--- Data excerpts ---

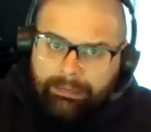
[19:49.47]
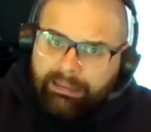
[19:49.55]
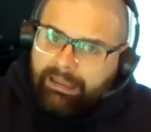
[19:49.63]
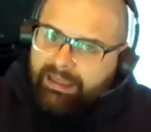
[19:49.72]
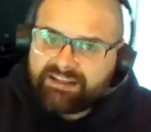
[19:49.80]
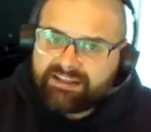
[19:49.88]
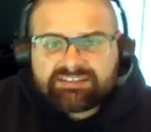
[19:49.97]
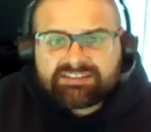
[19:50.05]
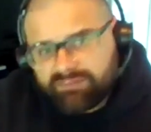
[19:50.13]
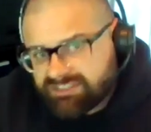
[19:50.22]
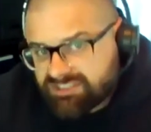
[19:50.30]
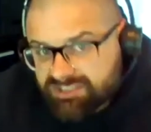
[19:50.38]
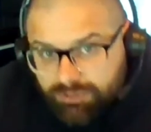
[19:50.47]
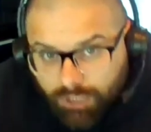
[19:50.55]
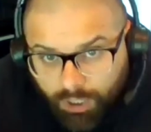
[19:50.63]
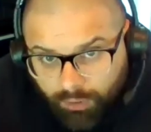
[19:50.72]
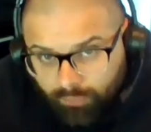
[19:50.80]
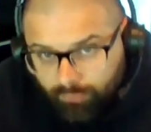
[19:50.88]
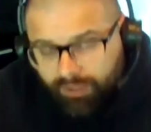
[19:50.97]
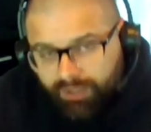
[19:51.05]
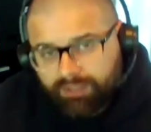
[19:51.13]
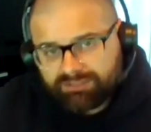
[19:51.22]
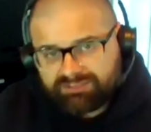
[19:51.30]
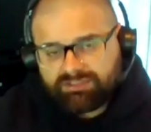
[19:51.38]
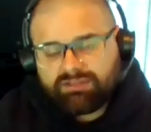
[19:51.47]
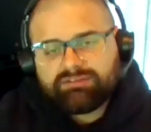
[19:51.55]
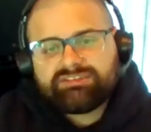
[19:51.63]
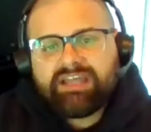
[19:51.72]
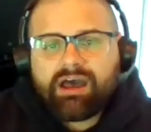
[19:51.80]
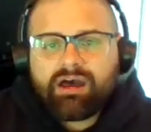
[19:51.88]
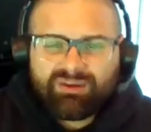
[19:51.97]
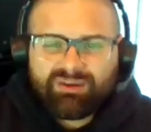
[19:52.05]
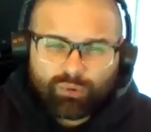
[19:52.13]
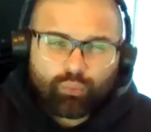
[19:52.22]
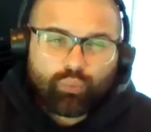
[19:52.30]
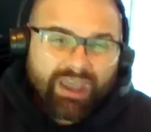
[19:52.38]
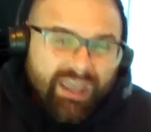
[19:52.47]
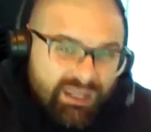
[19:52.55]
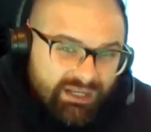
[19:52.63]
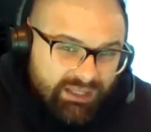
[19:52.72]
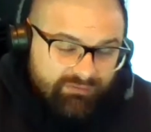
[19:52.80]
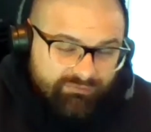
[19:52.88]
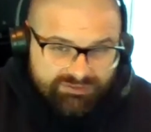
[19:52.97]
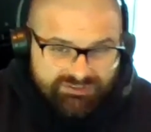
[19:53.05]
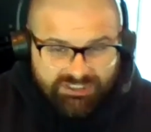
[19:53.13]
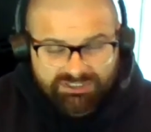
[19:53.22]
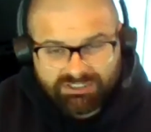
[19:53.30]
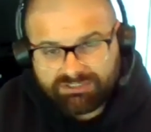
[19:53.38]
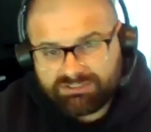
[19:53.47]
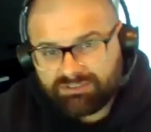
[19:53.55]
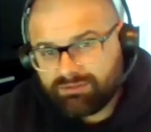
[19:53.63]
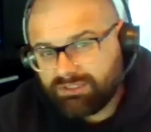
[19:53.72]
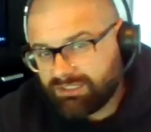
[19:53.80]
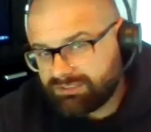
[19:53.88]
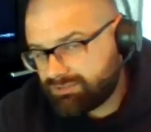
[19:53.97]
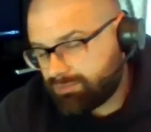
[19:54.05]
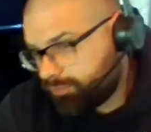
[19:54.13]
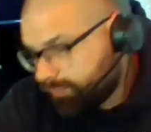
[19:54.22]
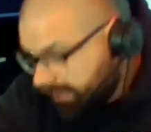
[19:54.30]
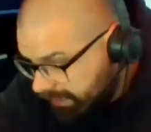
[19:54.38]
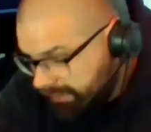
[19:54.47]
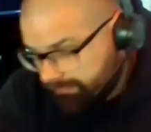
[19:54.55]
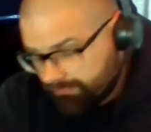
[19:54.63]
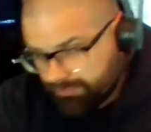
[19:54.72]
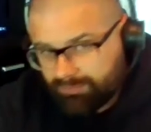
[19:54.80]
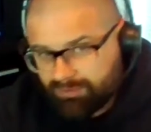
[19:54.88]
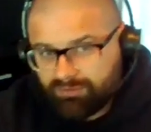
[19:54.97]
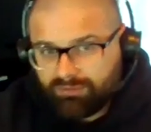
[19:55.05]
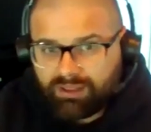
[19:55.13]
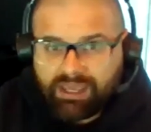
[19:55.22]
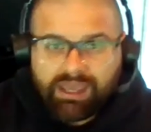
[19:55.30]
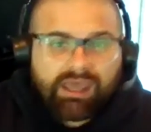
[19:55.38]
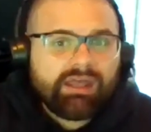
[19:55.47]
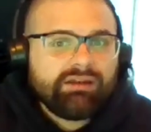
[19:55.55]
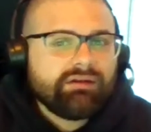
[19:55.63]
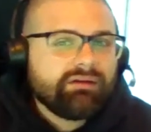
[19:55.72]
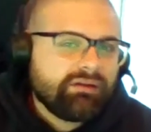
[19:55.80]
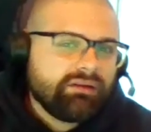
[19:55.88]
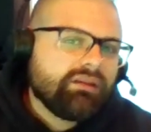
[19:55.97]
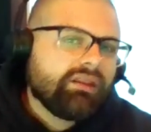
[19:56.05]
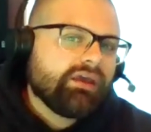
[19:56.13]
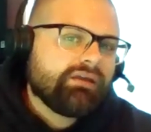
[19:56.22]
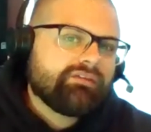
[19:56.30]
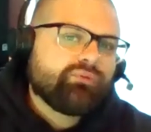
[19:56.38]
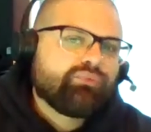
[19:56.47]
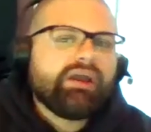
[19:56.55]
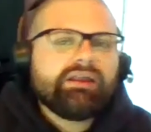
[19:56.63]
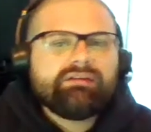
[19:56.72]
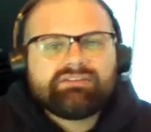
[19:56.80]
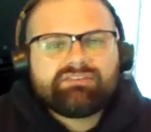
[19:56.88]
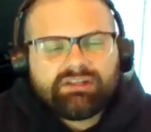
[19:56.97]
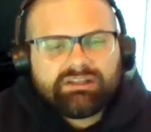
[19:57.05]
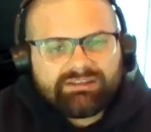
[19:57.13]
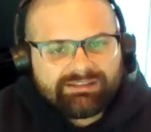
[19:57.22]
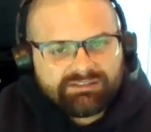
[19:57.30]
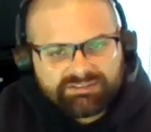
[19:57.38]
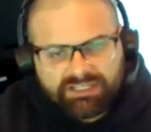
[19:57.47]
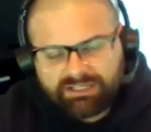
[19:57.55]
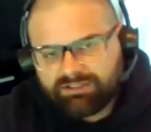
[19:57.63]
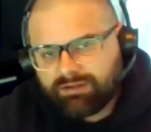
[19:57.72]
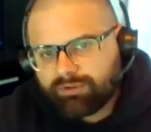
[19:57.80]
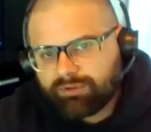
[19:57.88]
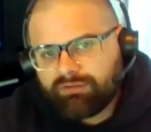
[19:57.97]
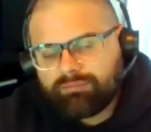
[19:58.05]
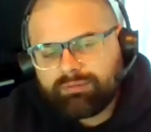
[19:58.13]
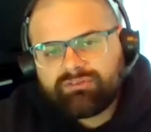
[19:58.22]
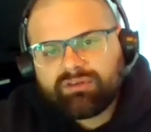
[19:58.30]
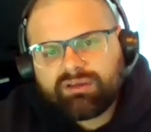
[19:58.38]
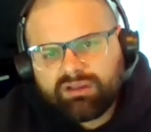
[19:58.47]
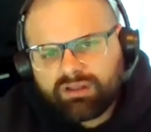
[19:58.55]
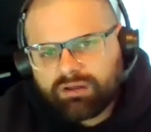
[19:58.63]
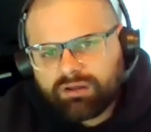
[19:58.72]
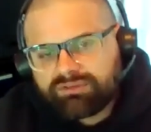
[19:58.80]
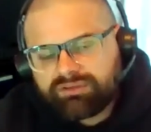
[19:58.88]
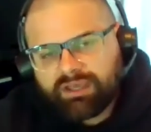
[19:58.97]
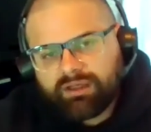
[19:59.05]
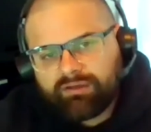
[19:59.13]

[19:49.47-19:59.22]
And then stuff gets slow, right? It slows down and we're waiting for Section eight to do this, or we're waiting for them to do that. And then like the rent doesn't hit the exact number and everybody's like, oh, what the hell?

---

# [Exercise]
Every entry above needs to be duplicated exactly, without its images.

# [Output for this exercise]
[19:49.47]
[19:49.55]
[19:49.63]
[19:49.72]
[19:49.80]
[19:49.88]
[19:49.97]
[19:50.05]
[19:50.13]
[19:50.22]
[19:50.30]
[19:50.38]
[19:50.47]
[19:50.55]
[19:50.63]
[19:50.72]
[19:50.80]
[19:50.88]
[19:50.97]
[19:51.05]
[19:51.13]
[19:51.22]
[19:51.30]
[19:51.38]
[19:51.47]
[19:51.55]
[19:51.63]
[19:51.72]
[19:51.80]
[19:51.88]
[19:51.97]
[19:52.05]
[19:52.13]
[19:52.22]
[19:52.30]
[19:52.38]
[19:52.47]
[19:52.55]
[19:52.63]
[19:52.72]
[19:52.80]
[19:52.88]
[19:52.97]
[19:53.05]
[19:53.13]
[19:53.22]
[19:53.30]
[19:53.38]
[19:53.47]
[19:53.55]
[19:53.63]
[19:53.72]
[19:53.80]
[19:53.88]
[19:53.97]
[19:54.05]
[19:54.13]
[19:54.22]
[19:54.30]
[19:54.38]
[19:54.47]
[19:54.55]
[19:54.63]
[19:54.72]
[19:54.80]
[19:54.88]
[19:54.97]
[19:55.05]
[19:55.13]
[19:55.22]
[19:55.30]
[19:55.38]
[19:55.47]
[19:55.55]
[19:55.63]
[19:55.72]
[19:55.80]
[19:55.88]
[19:55.97]
[19:56.05]
[19:56.13]
[19:56.22]
[19:56.30]
[19:56.38]
[19:56.47]
[19:56.55]
[19:56.63]
[19:56.72]
[19:56.80]
[19:56.88]
[19:56.97]
[19:57.05]
[19:57.13]
[19:57.22]
[19:57.30]
[19:57.38]
[19:57.47]
[19:57.55]
[19:57.63]
[19:57.72]
[19:57.80]
[19:57.88]
[19:57.97]
[19:58.05]
[19:58.13]
[19:58.22]
[19:58.30]
[19:58.38]
[19:58.47]
[19:58.55]
[19:58.63]
[19:58.72]
[19:58.80]
[19:58.88]
[19:58.97]
[19:59.05]
[19:59.13]

[19:49.47-19:59.22]
And then stuff gets slow, right? It slows down and we're waiting for Section eight to do this, or we're waiting for them to do that. And then like the rent doesn't hit the exact number and everybody's like, oh, what the hell?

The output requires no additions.